Dowd and "Landis" took their seats. "I compared him to Kubrick, known for three hundred takes," said Dowd. "He explained about a shot in The Kentucky Fried Movie, in the episode called `Catholic Girls in Trouble,' in which breasts are squeezed against the shower glass. That shot required 319 takes to get it just right.

"I then compared him to Bresson as a spiritual filmmaker, as The Blues Brothers is about men on a mission for God. I mentioned that the American Film Institute was compiling a 'greatest lines in the history of cinema,' such things as 'You talkin' to me?' I said that any list would have to include the El Guapo line from Landis's Three Amigos. 'Everyone has one El Guapo in his life.' "

And so it went for 15 minutes, until "Landis" (actually Sid Rosenzweig, a film professor at SUNY-Rockport) stormed off the stage in a tizzy because he was caught by Dowd claiming, erroneously, that he had directed Ghostbusters.

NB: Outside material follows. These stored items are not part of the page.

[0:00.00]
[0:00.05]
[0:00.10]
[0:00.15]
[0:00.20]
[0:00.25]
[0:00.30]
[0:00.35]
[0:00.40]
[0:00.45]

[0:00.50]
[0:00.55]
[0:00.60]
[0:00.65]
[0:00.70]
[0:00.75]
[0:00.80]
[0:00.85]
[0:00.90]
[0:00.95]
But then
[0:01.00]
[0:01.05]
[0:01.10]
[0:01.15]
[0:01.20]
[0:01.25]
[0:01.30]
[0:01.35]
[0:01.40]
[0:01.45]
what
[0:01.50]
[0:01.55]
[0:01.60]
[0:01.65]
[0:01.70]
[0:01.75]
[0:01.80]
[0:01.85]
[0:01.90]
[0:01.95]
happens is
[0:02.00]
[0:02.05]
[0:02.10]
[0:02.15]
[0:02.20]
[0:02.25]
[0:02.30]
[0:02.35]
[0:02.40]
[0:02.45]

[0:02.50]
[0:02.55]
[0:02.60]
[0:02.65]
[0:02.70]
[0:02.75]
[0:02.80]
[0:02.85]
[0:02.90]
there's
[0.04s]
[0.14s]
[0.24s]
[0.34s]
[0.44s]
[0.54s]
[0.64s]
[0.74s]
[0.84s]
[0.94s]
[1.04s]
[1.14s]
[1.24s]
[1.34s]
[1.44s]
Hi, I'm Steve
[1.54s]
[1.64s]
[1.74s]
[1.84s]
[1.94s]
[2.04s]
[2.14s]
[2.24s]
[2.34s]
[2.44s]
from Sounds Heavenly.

Then the movie started. "We never yelled out, 'April Fools!'" Dowd said. "So a lot of people still think it was John Landis that they saw."

Dowd told me all this while we drove through Rochester on our own mission. Louise Brooks, the silent-movie star, immortal as the bob-haired nympho Lulu in G.W. Pabst's Pandora's Box, spent her final decades here. She arrived in 1956 when she was down and out, and James Card, the Eastman House curator, courted her with personal attention and with retrospectives of her important films, like A Girl in Every Port and Beggars of Life.

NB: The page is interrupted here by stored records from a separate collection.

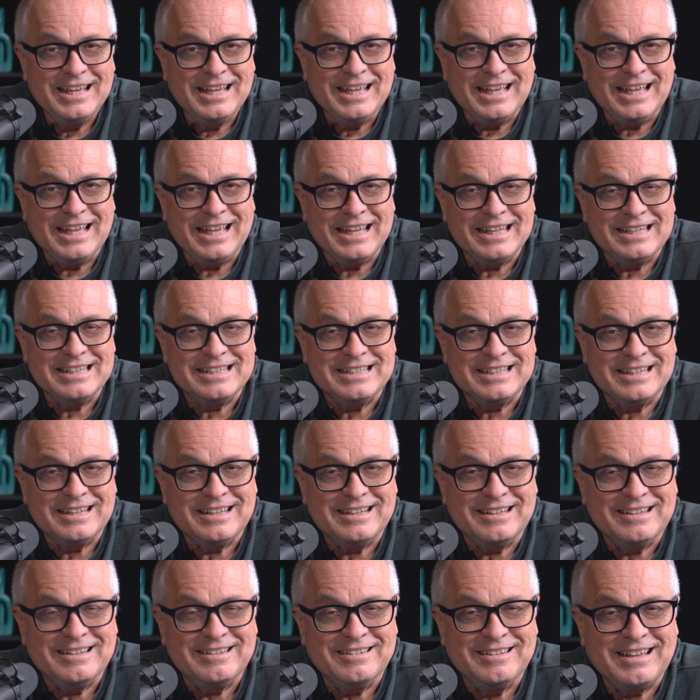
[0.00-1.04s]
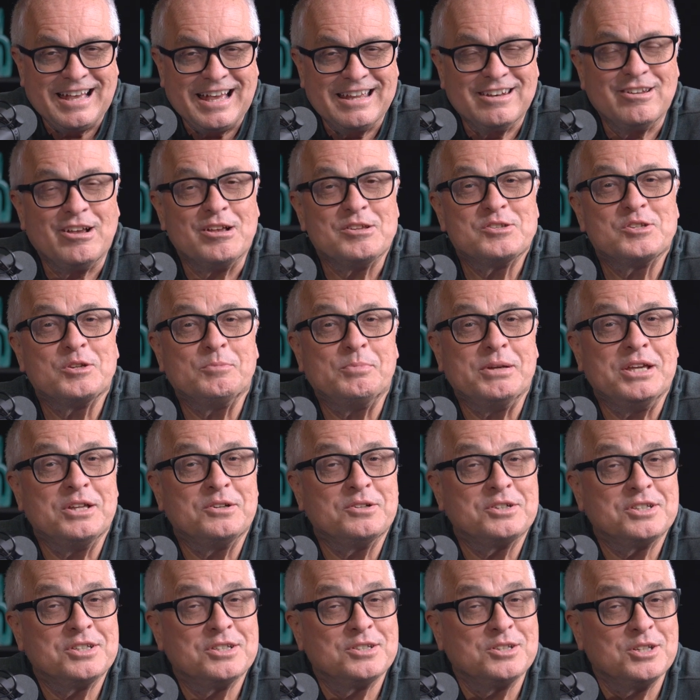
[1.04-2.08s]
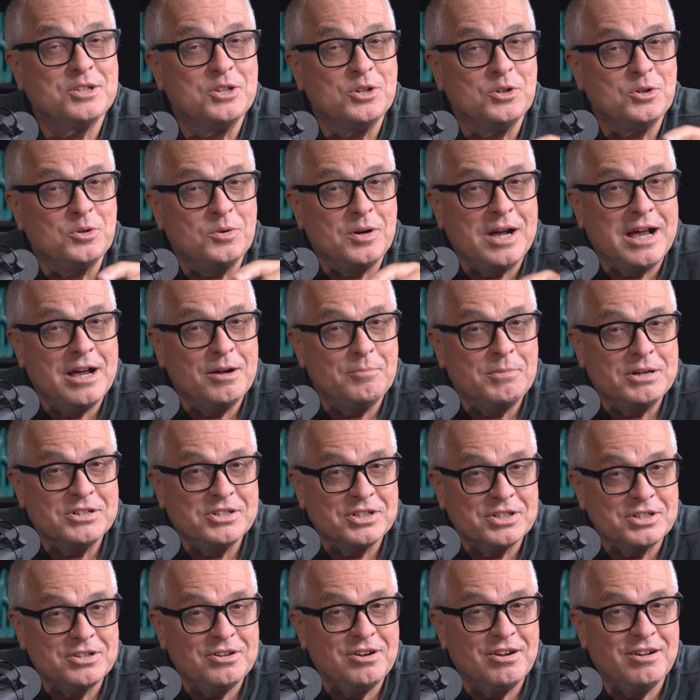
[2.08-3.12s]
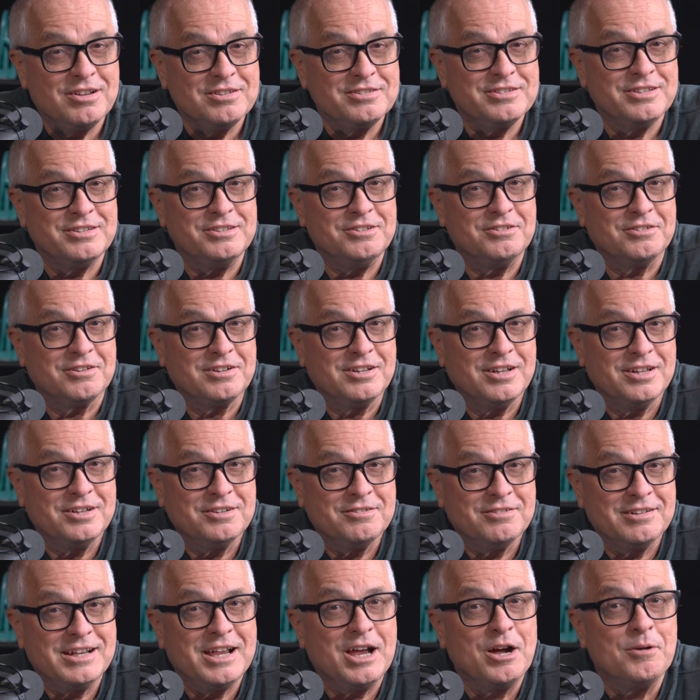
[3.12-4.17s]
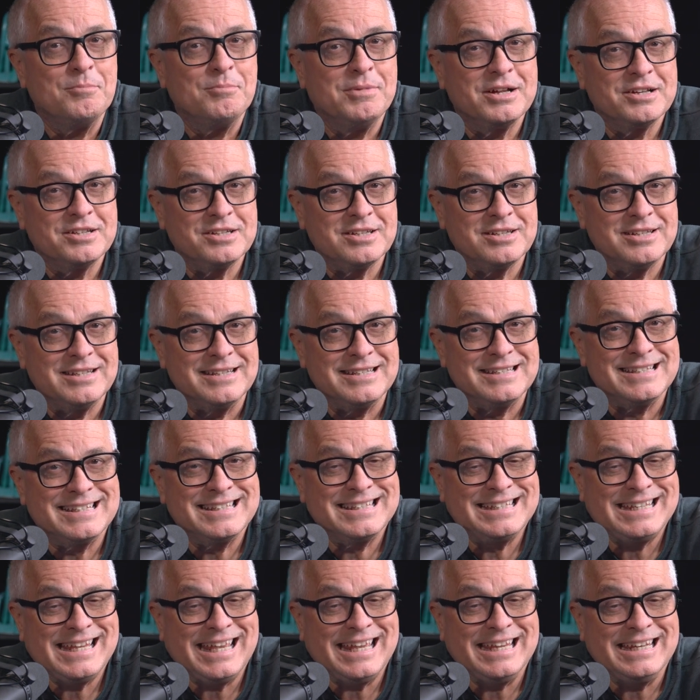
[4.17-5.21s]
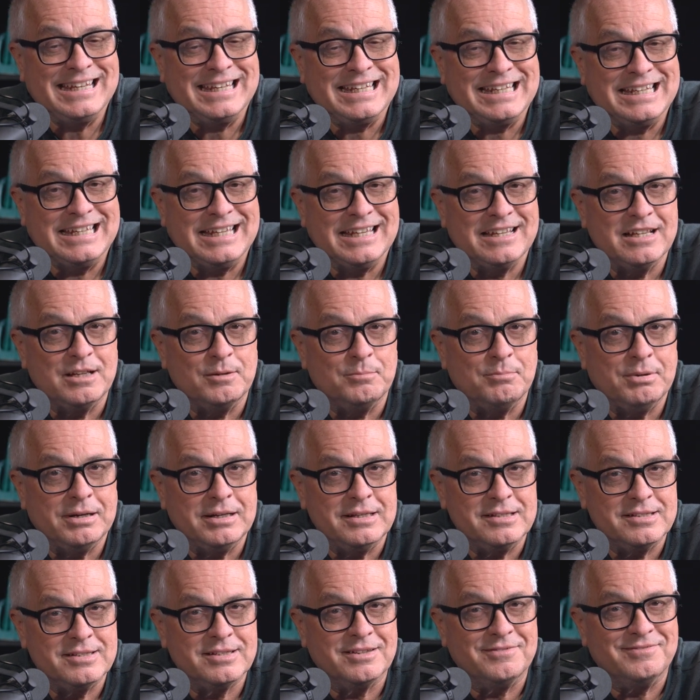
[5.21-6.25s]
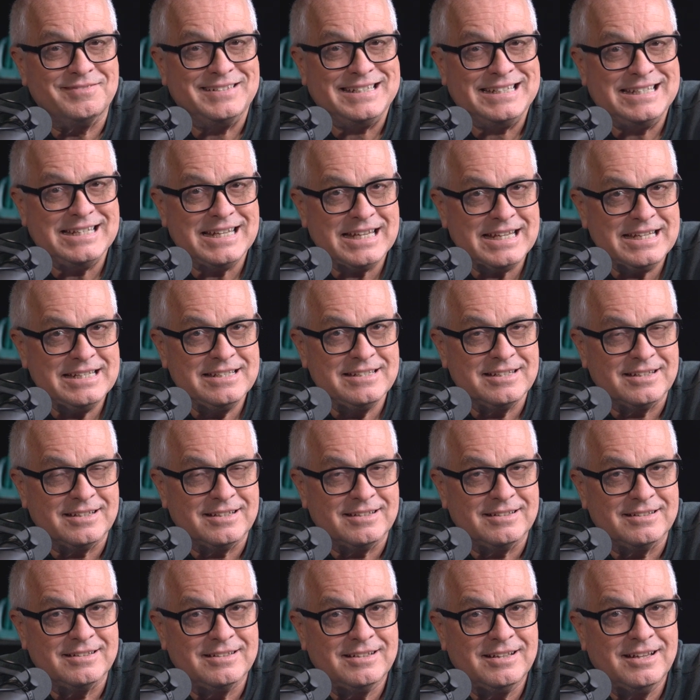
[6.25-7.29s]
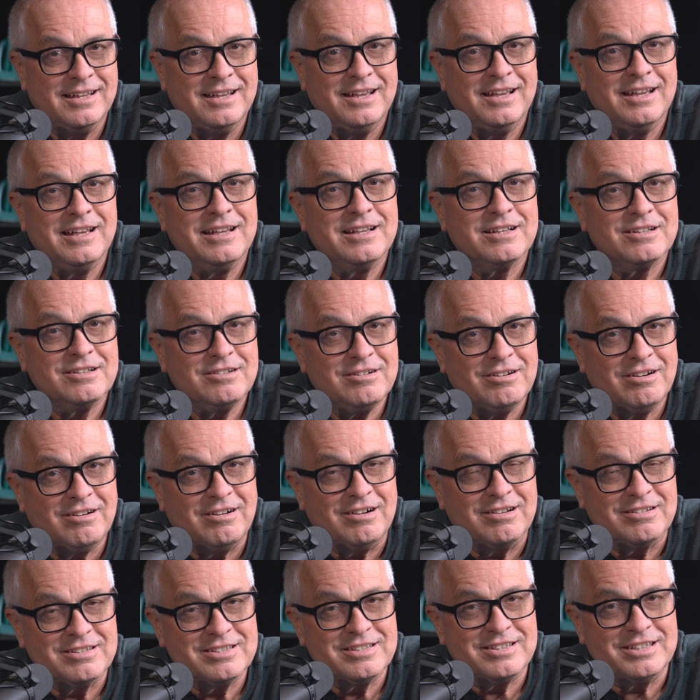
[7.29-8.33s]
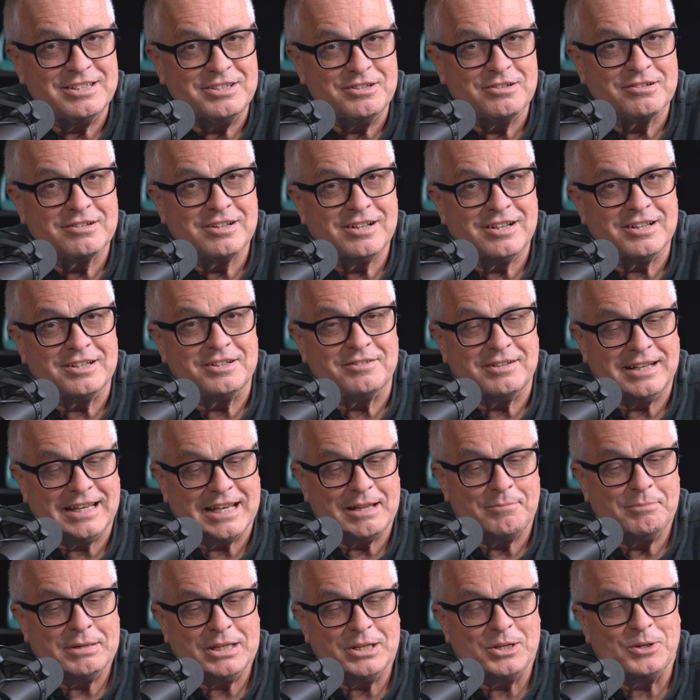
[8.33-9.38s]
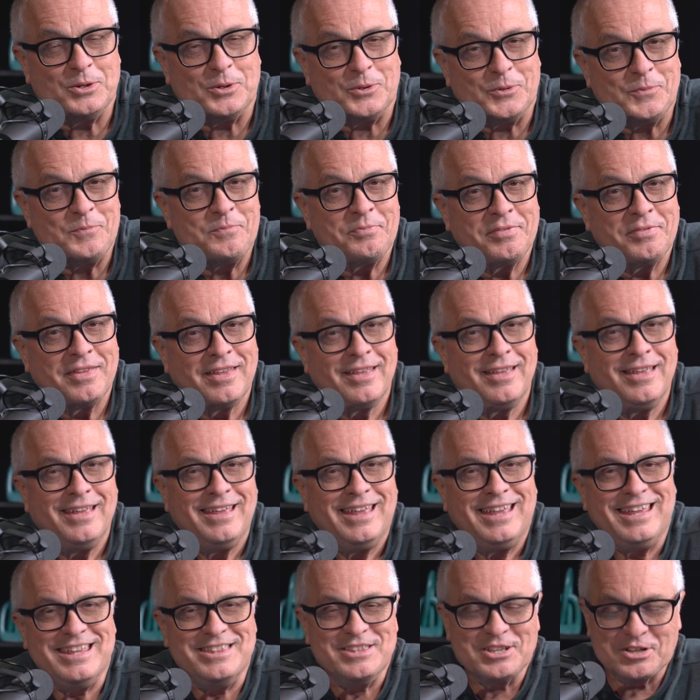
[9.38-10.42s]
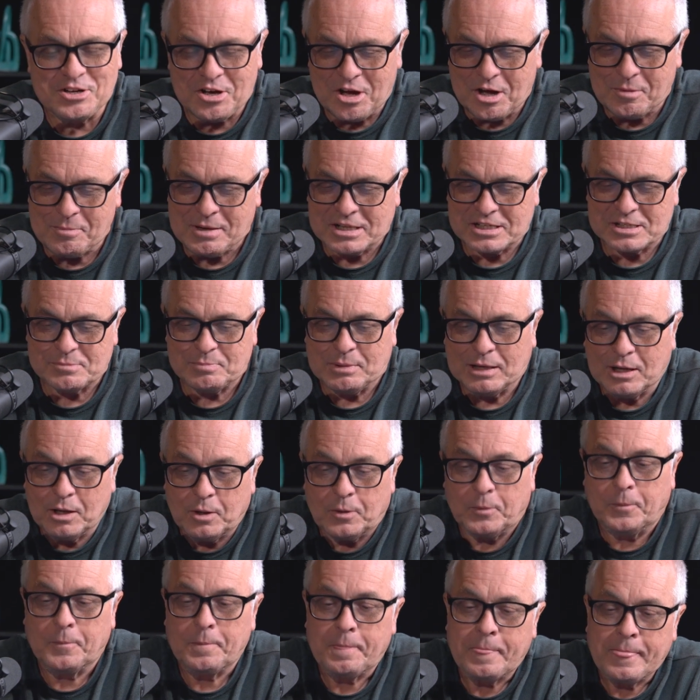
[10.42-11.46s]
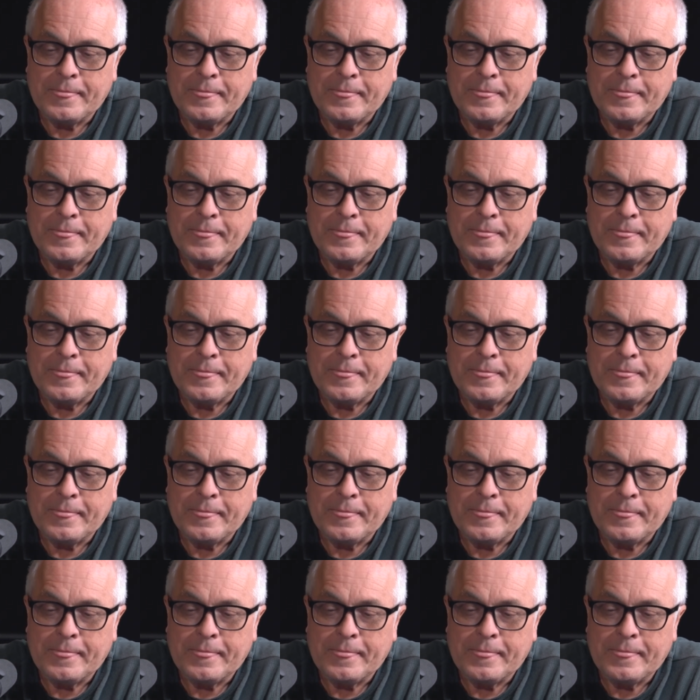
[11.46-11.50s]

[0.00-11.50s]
And I'd also be interested to know how much it costs in your country. How much does 10 gigabytes of data cost in your country? Let me know in the comments below.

In her Rochester days, she wrote opinionated memoirs, which are collected in her 1982 autobiography, Lulu in Hollywood, and she was visited on film-historian pilgrimages, most famously by Kenneth Tynan for his book Show People. She died in 1986.

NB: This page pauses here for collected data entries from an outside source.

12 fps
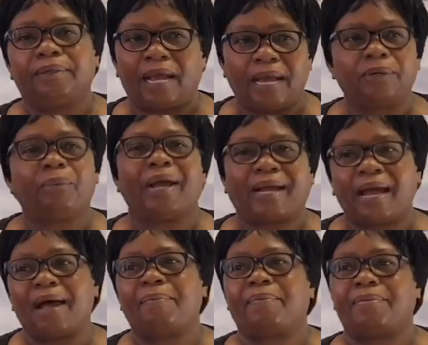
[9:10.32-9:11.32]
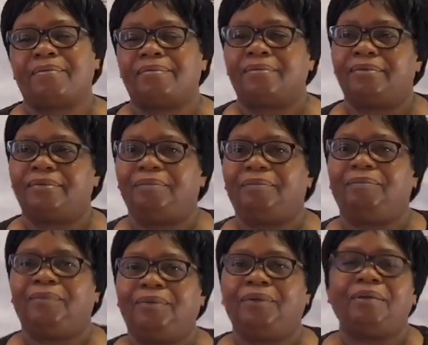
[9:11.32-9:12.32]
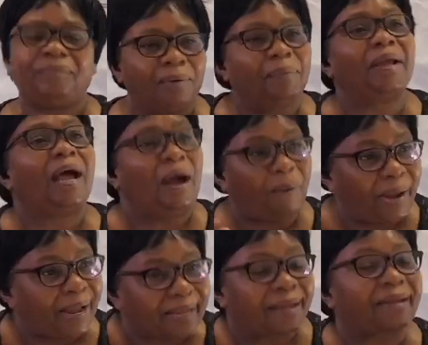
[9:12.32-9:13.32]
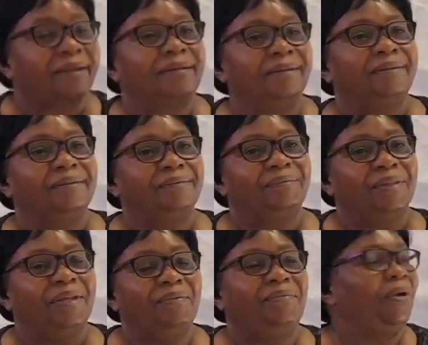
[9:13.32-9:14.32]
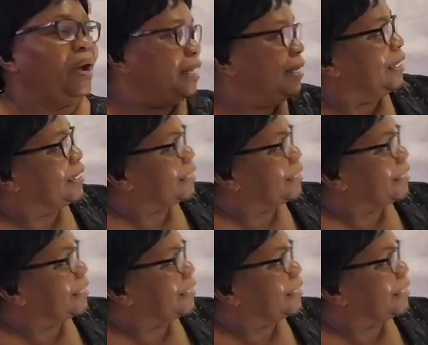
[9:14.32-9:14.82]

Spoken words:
Right, wake up. You have to be awake. If you are in theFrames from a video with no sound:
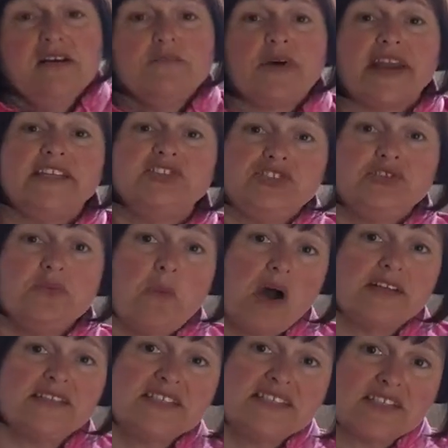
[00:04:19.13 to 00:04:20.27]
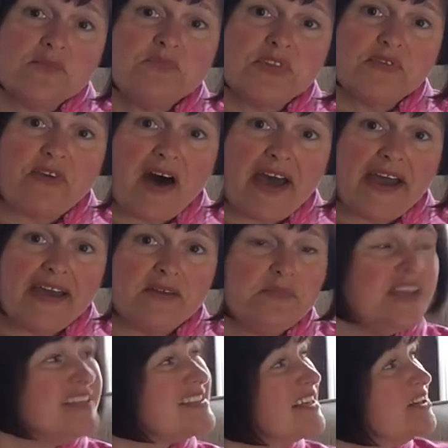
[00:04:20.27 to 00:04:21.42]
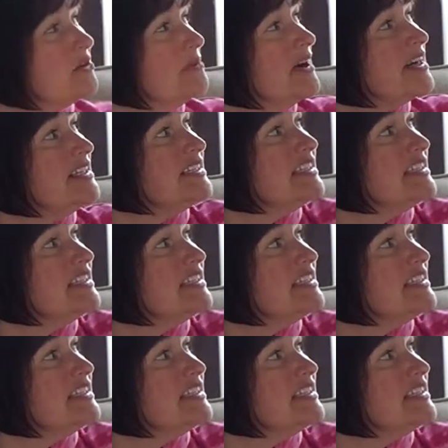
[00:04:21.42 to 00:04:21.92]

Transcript: But I do want to simplify it because I don't want to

Could we visit Brooks's Rochester residence? We found the address, 7 North Goodman, but the woman who occupies Brooks's very modest two rooms said no, wanting privacy. Every six months a Brooks fan rings her buzzer, the property manager, Jennifer Galvin, said. "And people have told me they only want to live here if it's in her apartment."

 

Is Hollywood about aesthetics or marketing? The April 18 Hollywood Reporter calculated that the studios spent $1.5 billion in advertising in 1999, led by Buena Vista Pictures' $29 million campaign for Tarzan. Twenty films last year topped $20 million just in domestic advertising. "Indie" alternative American Beauty? DreamWorks threw $16.8 million into its ad campaign. "Indie" Miramax Pictures? That distributor spent more than $93 million in advertising, including $8 million for the Oscar-nominated The Cider House Rules.

 

RIP. Claire Trevor, 91, who (sorry, Pretty Woman's Julia Roberts) played the cinema's ultimate hooker with a heart of gold in John Ford's 1939 Western classic, Stagecoach. She appeared in a Stetson hatful of other movies, but the one you'll remember is Key Largo, where she played Edward G. Robinson's boozed and much-abused moll and won the Oscar for Best Supporting Actress.